Task
A faithful copy of all the entries is required, with no pictures in it.

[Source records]

┄┄┄┄┄┄┄┄┄┄

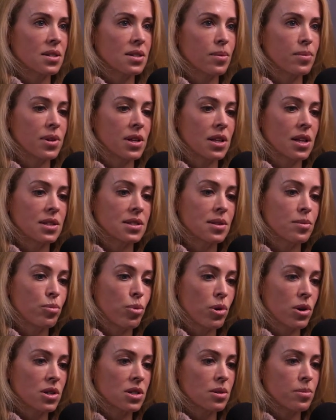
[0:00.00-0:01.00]
something that's
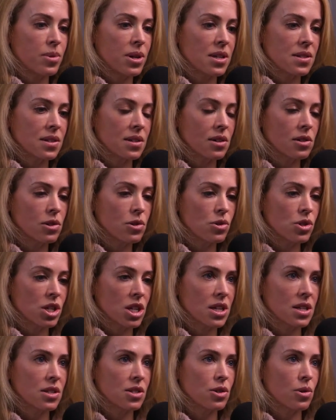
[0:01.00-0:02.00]
important to me is
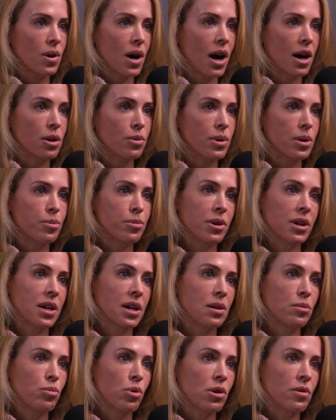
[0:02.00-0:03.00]
inclusion. So, how do we bring
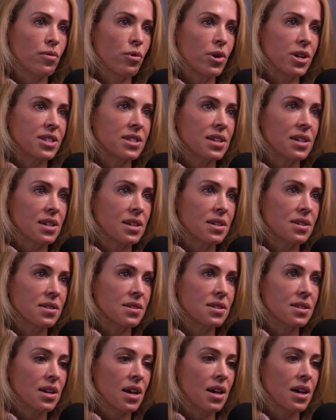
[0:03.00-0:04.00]
in more
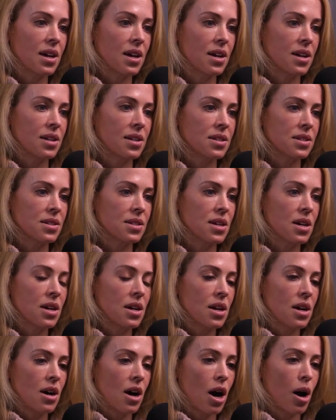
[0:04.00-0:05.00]
voices and
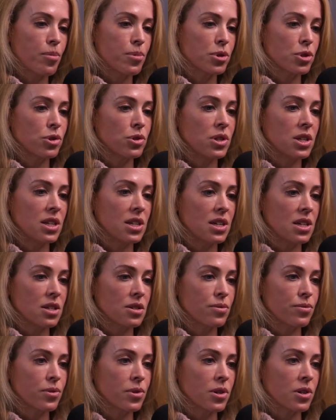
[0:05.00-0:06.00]

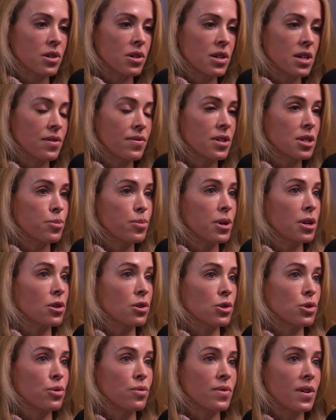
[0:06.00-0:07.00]
opportunities for even
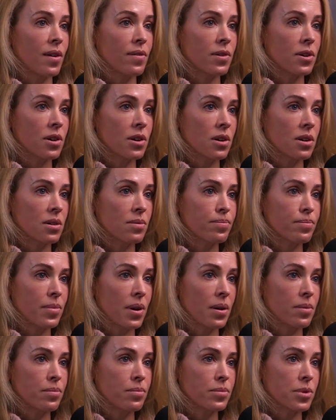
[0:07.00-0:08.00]
speakers who've never
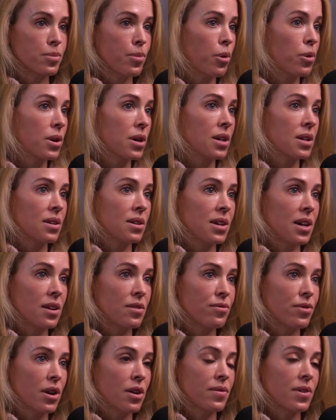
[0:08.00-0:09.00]
spoken
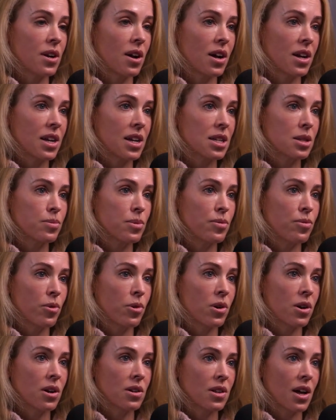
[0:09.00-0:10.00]
in front of an audience
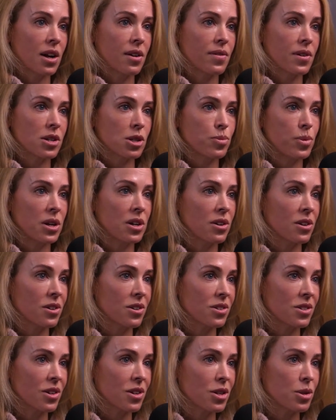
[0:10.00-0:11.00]
before? A lot of our
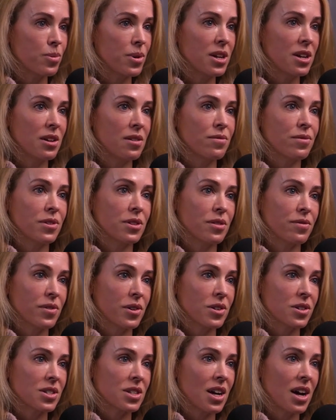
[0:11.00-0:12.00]
speakers are speaking for yeah.
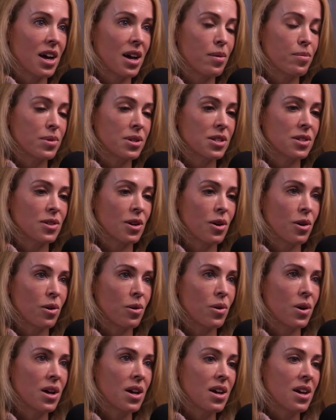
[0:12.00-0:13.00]
the first time. And
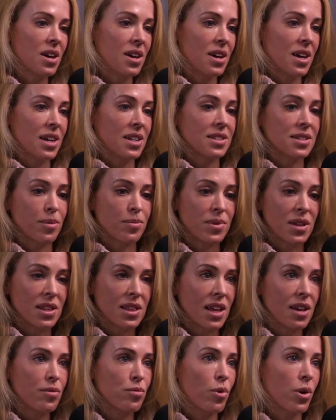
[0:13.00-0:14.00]
so, it's
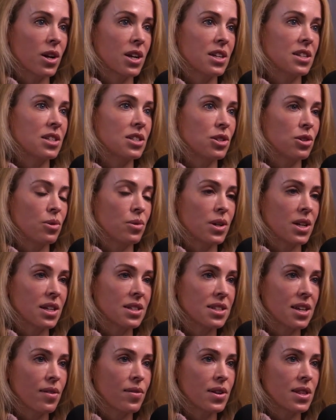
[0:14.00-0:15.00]
something they've wanted to do and
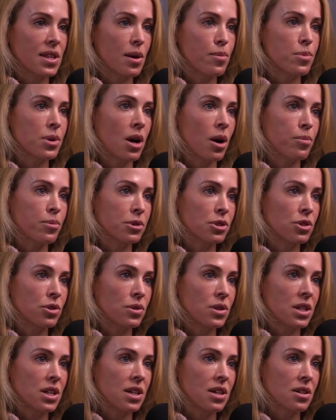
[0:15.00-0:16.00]
it's giving them an
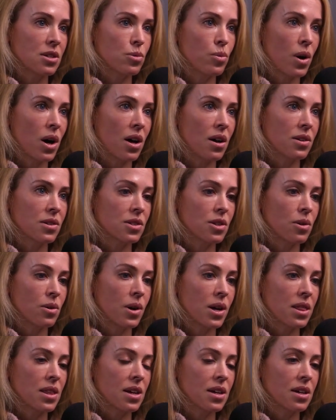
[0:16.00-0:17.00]
opportunity as well. So,
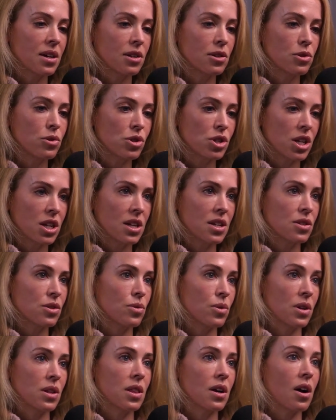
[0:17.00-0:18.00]
I think inclusion is
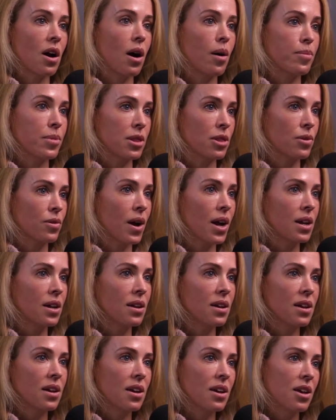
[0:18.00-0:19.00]
sort of the common thread
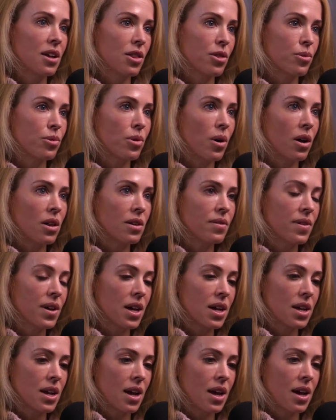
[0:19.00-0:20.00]
through all of
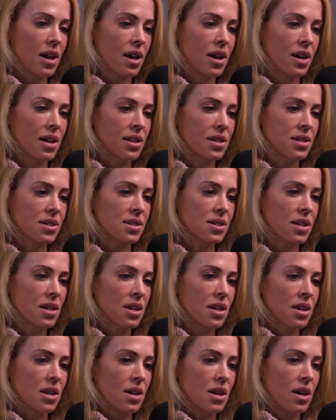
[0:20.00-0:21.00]
yeah. it. And
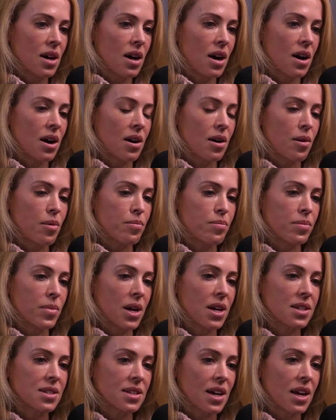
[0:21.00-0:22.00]
um,
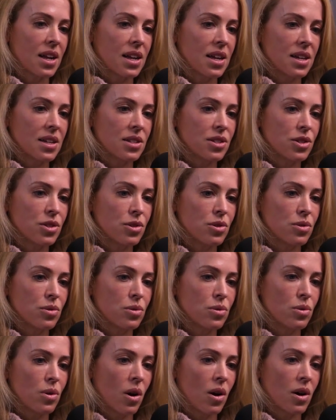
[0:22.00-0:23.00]
excited to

┄┄┄┄┄┄┄┄┄┄

Exercise output
[0:00.00-0:01.00]
something that's
[0:01.00-0:02.00]
important to me is
[0:02.00-0:03.00]
inclusion. So, how do we bring
[0:03.00-0:04.00]
in more
[0:04.00-0:05.00]
voices and
[0:05.00-0:06.00]

[0:06.00-0:07.00]
opportunities for even
[0:07.00-0:08.00]
speakers who've never
[0:08.00-0:09.00]
spoken
[0:09.00-0:10.00]
in front of an audience
[0:10.00-0:11.00]
before? A lot of our
[0:11.00-0:12.00]
speakers are speaking for yeah.
[0:12.00-0:13.00]
the first time. And
[0:13.00-0:14.00]
so, it's
[0:14.00-0:15.00]
something they've wanted to do and
[0:15.00-0:16.00]
it's giving them an
[0:16.00-0:17.00]
opportunity as well. So,
[0:17.00-0:18.00]
I think inclusion is
[0:18.00-0:19.00]
sort of the common thread
[0:19.00-0:20.00]
through all of
[0:20.00-0:21.00]
yeah. it. And
[0:21.00-0:22.00]
um,
[0:22.00-0:23.00]
excited to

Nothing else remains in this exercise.